Près de trois ans après le massacre du 7 octobre, le lieutenant-colonel A., ancien officier de renseignement de la division de Gaza, continue de servir au sein de Tsahal malgré un ordre de renvoi formel. Le chef d'état-major de l'armée israélienne, le général de corps d'armée Eyal Zamir, et le chef de la direction du renseignement militaire, le général de division Shlomi Binder, avaient pourtant statué que cet officier porte une responsabilité directe dans la non-transmission de renseignements cruciaux.
Une enquête menée par le général de réserve Sami Turgeman a conclu que l'officier avait failli à ses missions dans les heures et les jours précédant l'attaque du Hamas. À la suite de ces conclusions, le chef d'état-major Zamir a ordonné son renvoi immédiat de l'armée active et de la réserve. Le chef de la direction des ressources humaines, le général de division Dado Bar Kalifa, était chargé de faire appliquer cette décision.

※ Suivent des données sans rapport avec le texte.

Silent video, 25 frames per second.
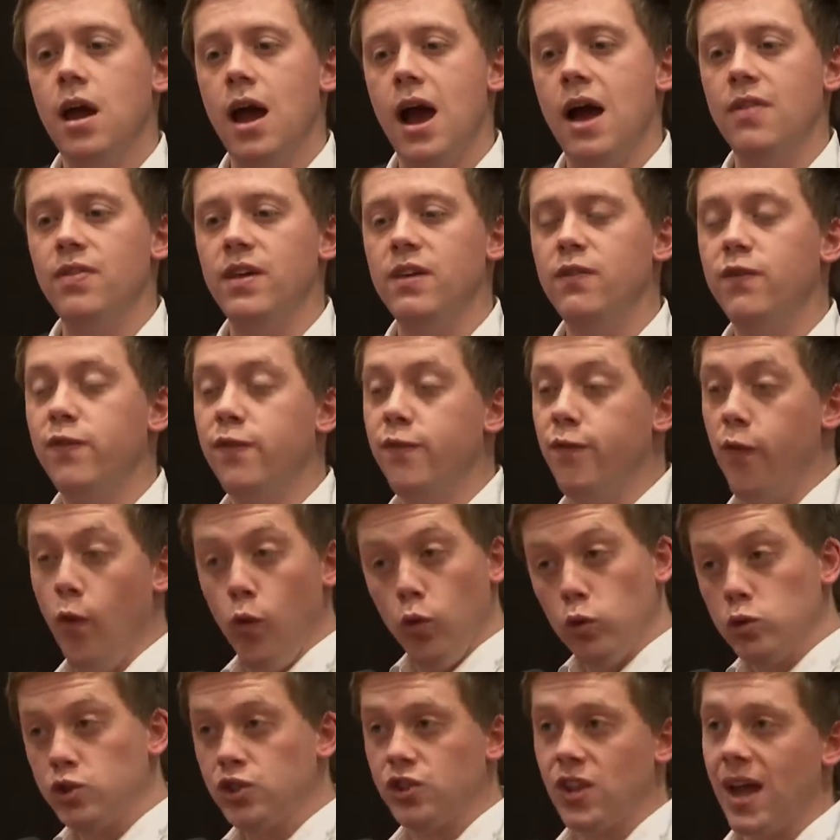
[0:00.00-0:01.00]
And they
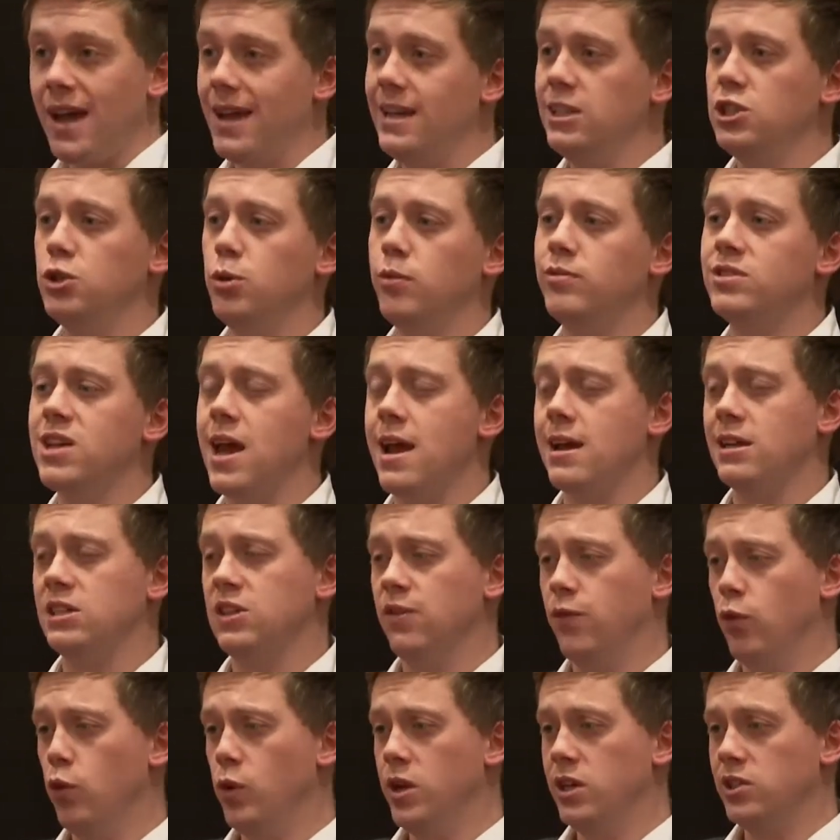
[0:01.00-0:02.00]
forced that issue of tax
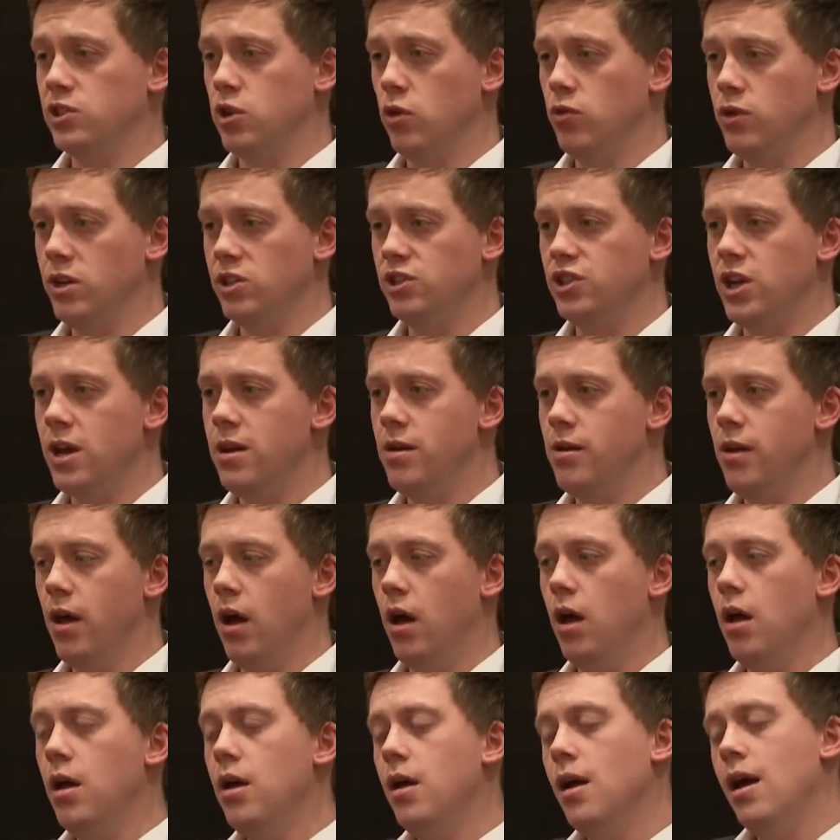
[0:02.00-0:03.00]
avoidance on the
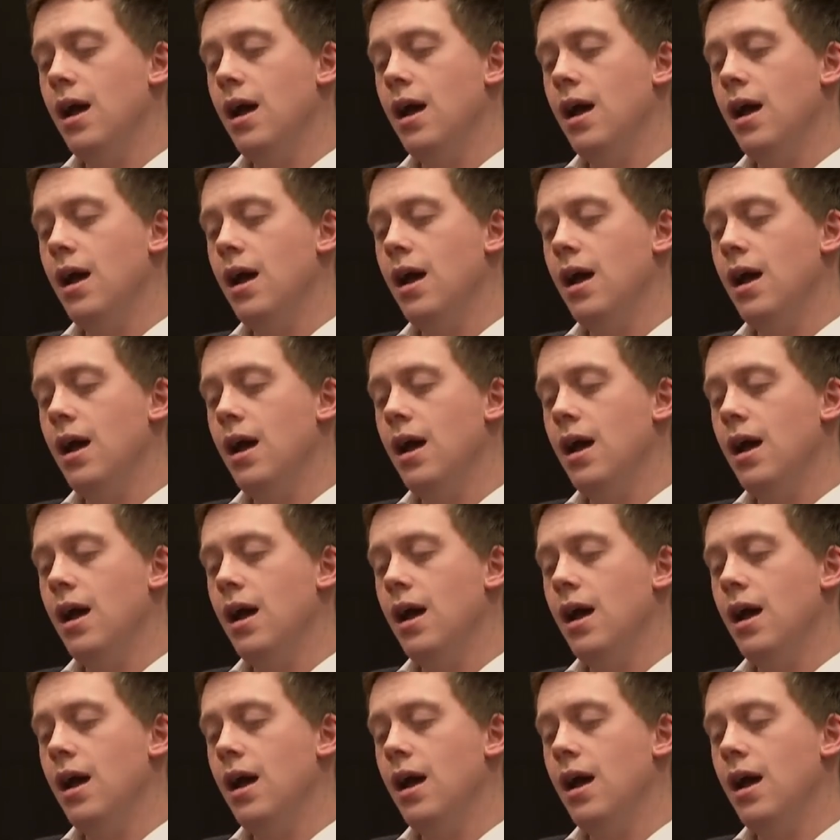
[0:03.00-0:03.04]
agenda.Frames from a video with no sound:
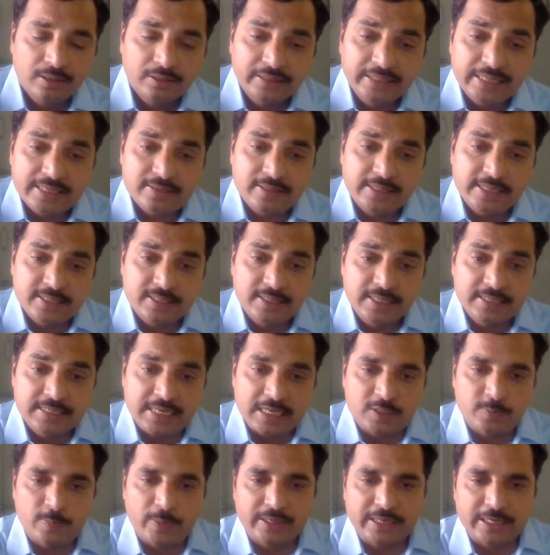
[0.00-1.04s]
This
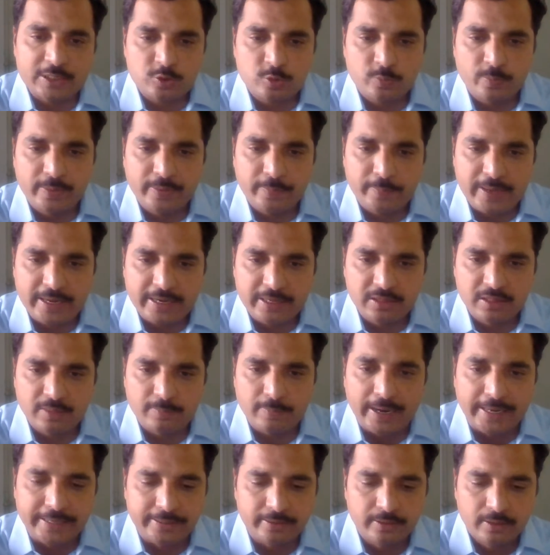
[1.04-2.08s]
aspect has to be bear in the
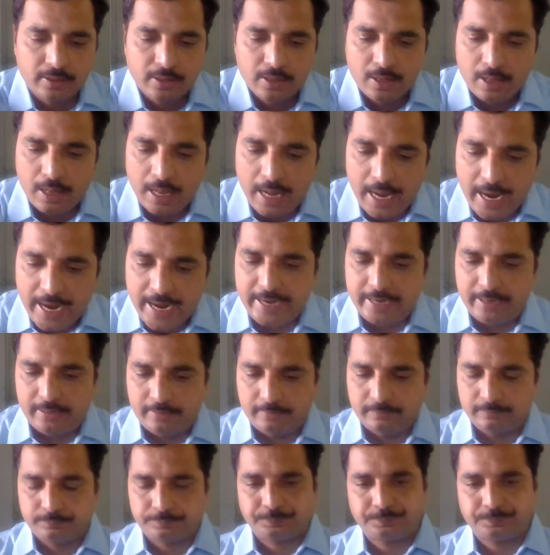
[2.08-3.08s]
mind. And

Malgré la directive prononcée, l'officier conserve son uniforme et occupe un poste au sein du dispositif cybernétique de Tsahal, ce qui permet également de préserver son anonymat. Des sources militaires soulignent que la quasi-totalité de ses supérieurs directs ont déjà été radiés des cadres pour leurs défaillances face aux événements du 7 octobre.

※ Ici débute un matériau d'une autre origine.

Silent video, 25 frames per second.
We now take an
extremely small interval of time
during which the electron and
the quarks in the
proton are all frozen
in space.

Chaque matin, le lieutenant-colonel se rend en véhicule militaire au complexe de la Kirya à Tel-Aviv et perçoit un salaire complet, comme si aucune mesure disciplinaire n'avait été prononcée à son encontre. Des sources rappellent que l'officier est le fils d'un ancien général réputé proche du Premier ministre Benjamin Netanyahu.